I snort, pulling my head up. “You don’t want to woo me. You just want to sleep with me.” I retrieve the flowers from the truck.
“That’s not true,” he says as we start back to the house. “So you know, I’d take you to a nice dinner. Tell you how pretty you are. Then I’d sleep with you. You’d get more out of it than just a lay.”
I laugh as he opens the door for me. “How thoughtful of you.”
“I’m really underestimated.”
“That you are.”
I watch him walk ahead of me and make a note I owe him one. He didn’t have to do this—take time to come talk to me so I could walk back in with a smile on my face—but he did.
He’ll make a good catch for someone one day.
CHAPTER TWENTY-SIX
TREVOR
I stand just around the corner of the house, unmoving. I need to go back inside, especially because Haley and Penn have returned. But I can’t. My feet won’t move.
That’s probably for the best since I want to put a fist down Penn Etling’s throat. Not because he’s wrong. But because he’s right.
They say the truth is sometimes hard to hear, and that’s certainly accurate this time around.
“I just don’t think Kelly is the kind of guy that’s gonna stay with a woman long term.”
My teeth grind together as the weight of Penn’s words trickles through my mind. The bastard is right. I’ve never been that guy. I haven’t wanted to be. It’s against my code of conduct.

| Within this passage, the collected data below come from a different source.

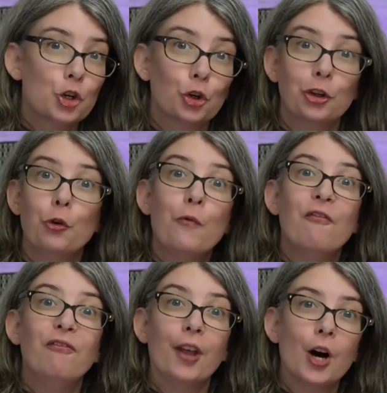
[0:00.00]
sure you
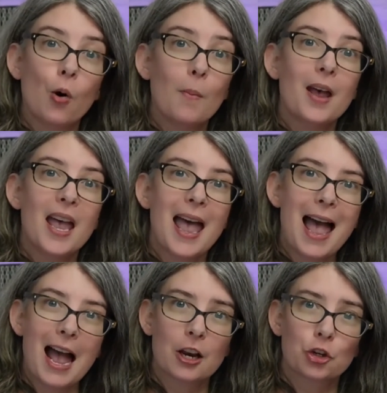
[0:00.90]
film
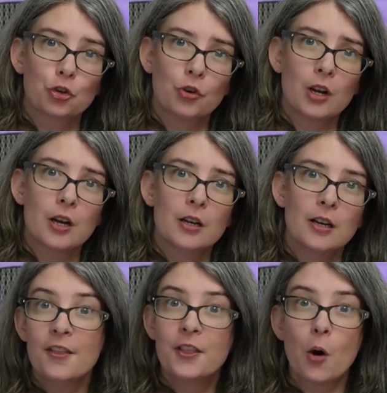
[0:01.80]
extra
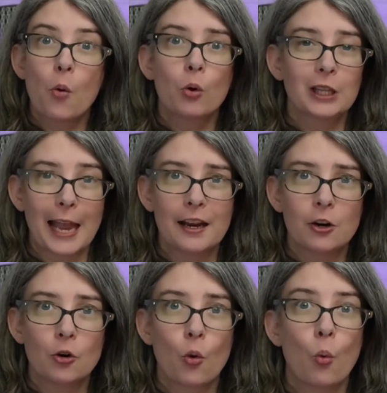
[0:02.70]
that will
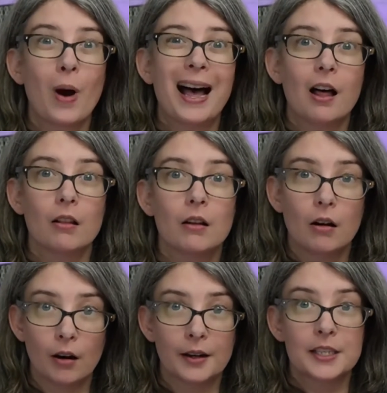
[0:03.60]
layer well
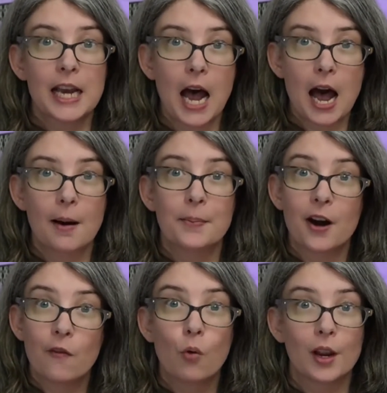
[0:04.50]
on top
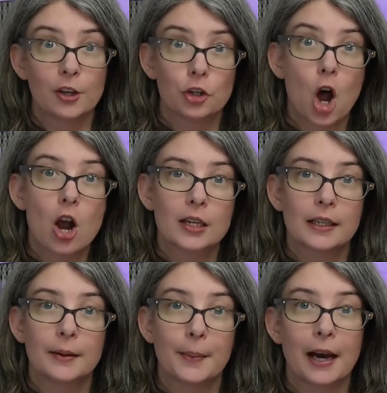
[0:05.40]
of what you're
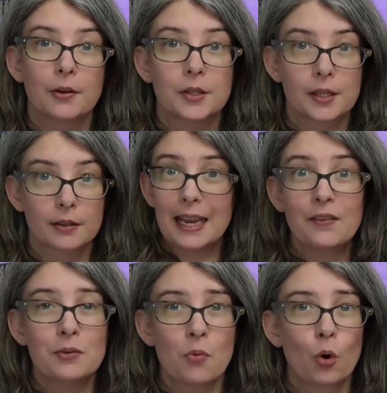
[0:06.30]
talking about.
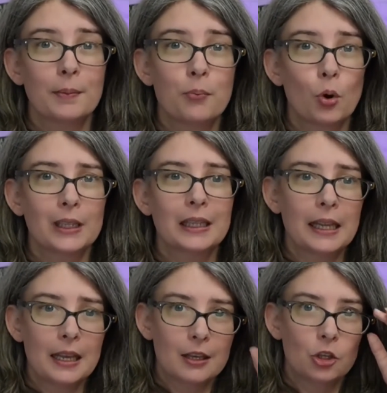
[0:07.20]
Even more
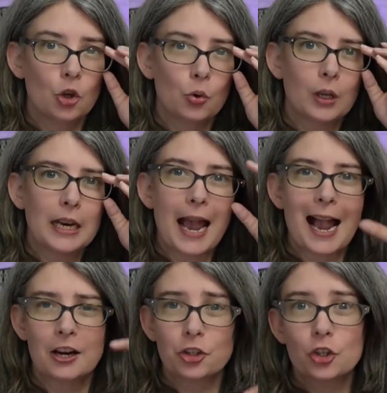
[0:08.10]
importantly, you can
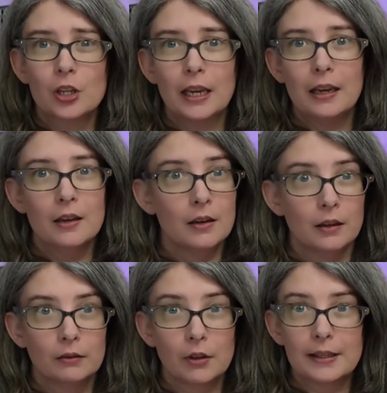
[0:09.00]
actually,
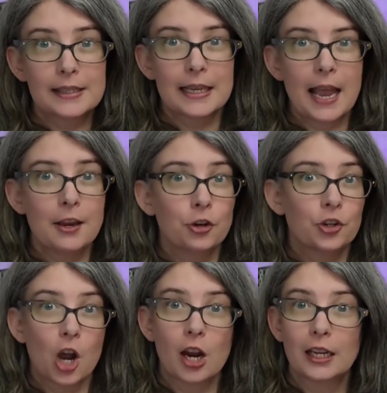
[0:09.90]
let's say you're
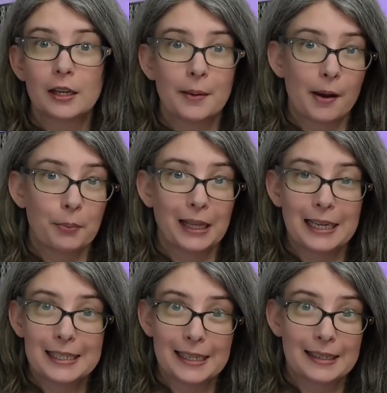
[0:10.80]
talking about
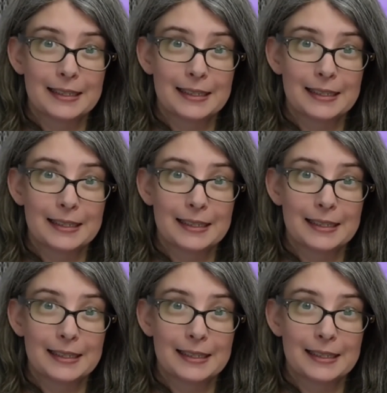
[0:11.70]
planting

Why stay with a woman when you know how badly it’ll end? When she wants a house and kids and a commitment of forever and you can’t guarantee that? Tera’s face, tear-stricken and pale, slides through my mind, and my stomach lurches.
I gag, imagining Haley looking at me in the same way, all because I changed my mind. All because I told her I was just learning about myself and realized I had it wrong and it wasn’t fair to either one of us to stay in a relationship that wasn’t right.
That I didn’t want to resent her for making me not take certain jobs or not live in certain places all because I told her I wouldn’t years before.